Absolutely positive DFrey, im using these texture sizes similar and following those guidelines in my current project. Just to let you know this is not using the AUX functions that do resize the textures to the nearest power of 2. This is not using any extensions but only glTexImage2D(), its quite possible that the driver is converting the texture size but if so it is unknown to me. Maybe someone from nvidia could verify this.
[This message has been edited by dans (edited 01-18-2001).]
If you are not using gluBuild2DMipmaps or gluBuild1DMipmaps to implicitly resize the textures, then this is news to me. How did you learn of this? Did you discover it by trial and error, or did you read of it in some documentation? If it isn’t in an official NVIDIA document I’d stay away from this “feature” as it may disappear in a future driver revision.
[This message has been edited by DFrey (edited 01-18-2001).]
Yes it was from trial and error, or more wouldnt it be really cool if i could use this texture size instead.
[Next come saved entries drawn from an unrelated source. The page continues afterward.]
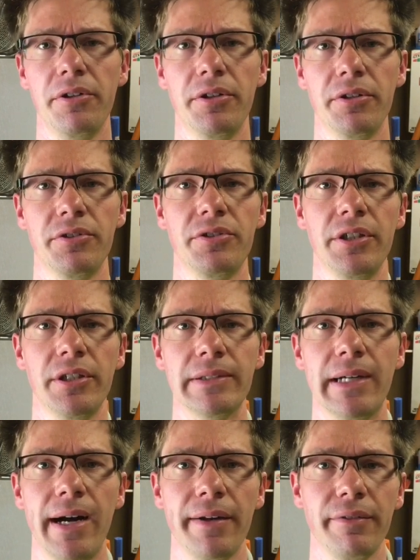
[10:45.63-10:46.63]
you can see a
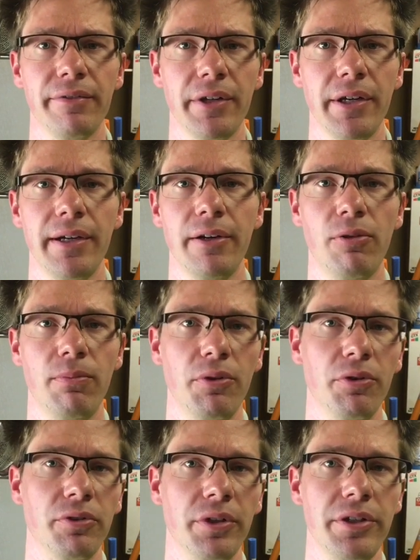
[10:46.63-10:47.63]
lot of
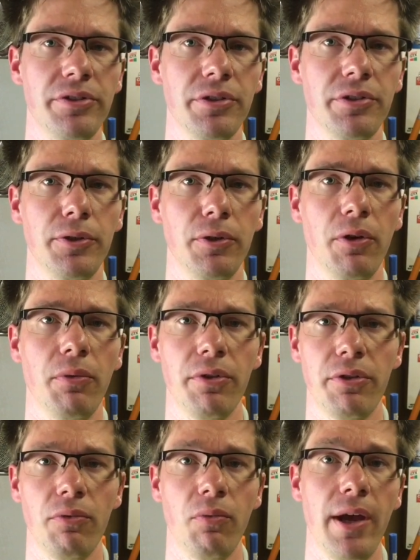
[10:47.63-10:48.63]
elbow grease into it
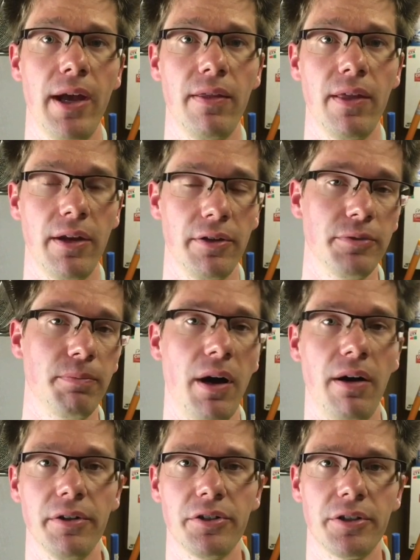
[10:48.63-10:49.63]
with the way that it's
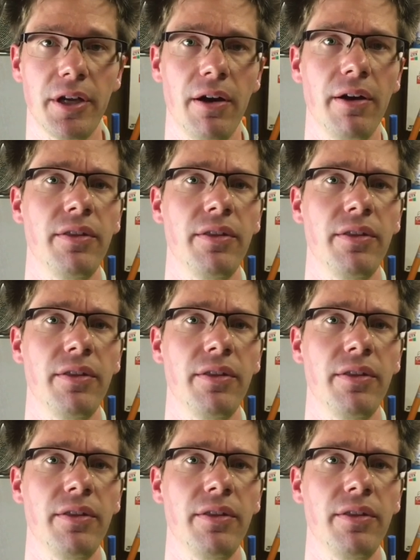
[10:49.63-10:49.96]
polished now.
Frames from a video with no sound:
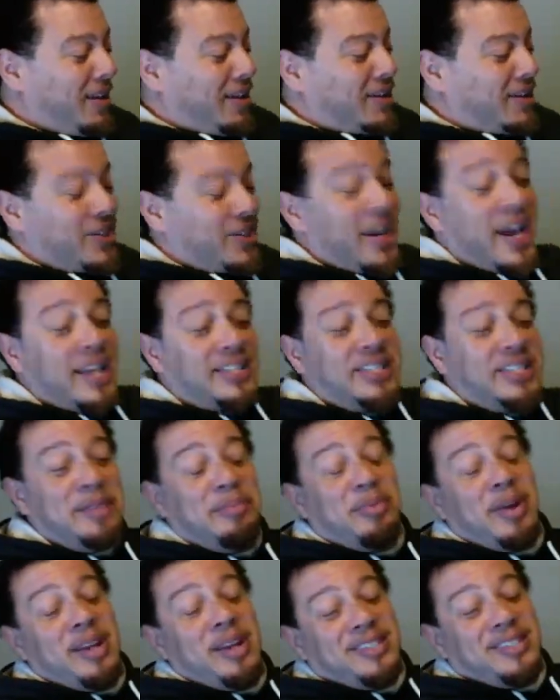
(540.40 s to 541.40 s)
chassis
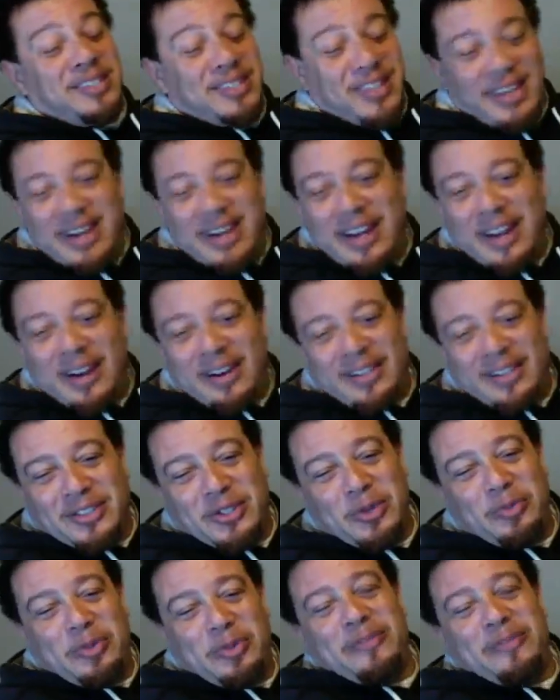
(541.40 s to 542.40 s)
braces in there
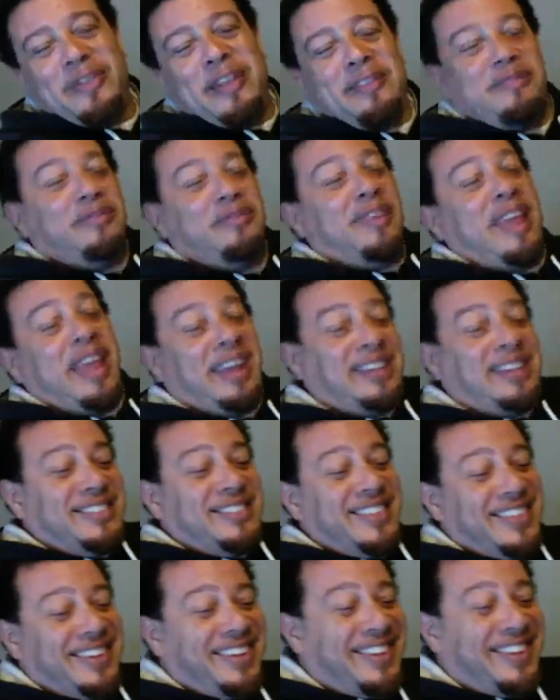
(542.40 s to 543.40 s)
to prevent flex.
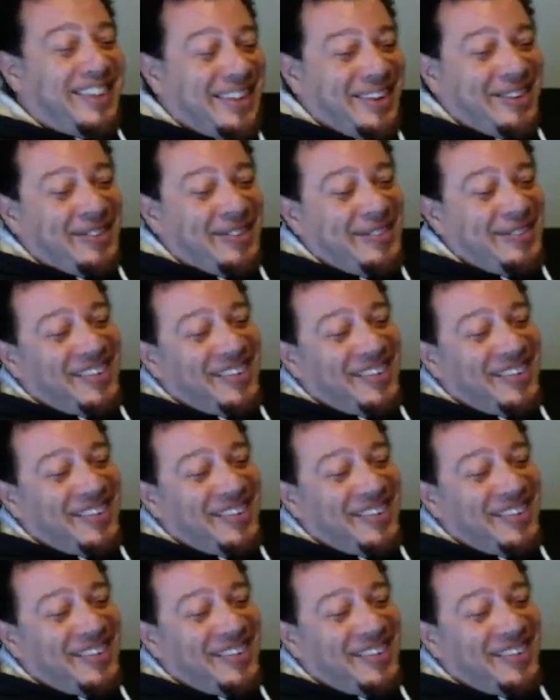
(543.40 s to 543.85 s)
You know what I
I tried it and it worked. I have seen no documentation stating this as fact.
We absolutely do not support these 2^n+2^m-sized textures. They should produce GL errors, and there is no way that our driver logic could conceivably work with such a texture. Remember that gluBuild2DMipmaps will rescale to a power of 2 automatically, making it look as though any size is supported.
Ive gone back and looked at my texture wrapper it seems that the textures ive been creating using the 2^m + 2^n have the gluBuild2DMipmaps flag set. I tested without the flag set and they DO NOT work. Sorry my err.
OK, even though this thread might be dead already, I want to make an assumption
For retrieving an arbitrary texel of a given texture with witdth w and heigh h, at coordinate x,y the renderer would have to do
addr = startAddr + y*w + x
if you use 2^n textures, it can be
addr = startAddr + y<<n + x
Now, I’m anything else but sure about hardware implementations, but a in my world a bitshift is still faster than a multiplication
Funny thing is, it should be implementation-dependent. Mesa3D for example (and, being a hardcore coder for fun, I mean the software renderers here) builds a table with one longword entry for every y, containing the start address of every row of any texture, when calling glTeximage2D()… so for Mesa it’s always one memory access, no matter what dimensions the texture has. I’m not sure why Brian did this, because Mesa still spits out an error when trying to use a texture that doesn’t have 2^n dimensions.
But, is it possible that the bitshift assumption is correct?
> Now, I’m anything else but sure about hardware implementations, but a in my world a bitshift is still faster than a multiplication
Multiplication is not a big deal.
It’s enough to have low precision multiplier : (11bit x 11bit) for a texture upto 2048x2048.
With a tiled internal representation for a textures (for example - 4x4) requirements are even lower - 9x9bit.
The real problem is GL_REPEAT.
For a 2^n texture it’s easiest thing. But for other sizes - it’s pain…
I guess, GL_NV_texture_rectangle allows only clamping.
Okay, so am I to understand that textures cannot be something like 128x256? These are each powers of 2. But do textures have to have the same dimensions or can the x-dimension be different from the y-dimension as long as they both are powers of 2?
Originally posted by Dodger:
As long as you don’t need subpixel accuracy, but you’re right, texture interpolation would work with single-pixel, too.
You cannot access texture array with “subpixel accuracy”. You have to use some integer values for a row and column.
(in case of GL_NEAREST these values = rounded texture coords).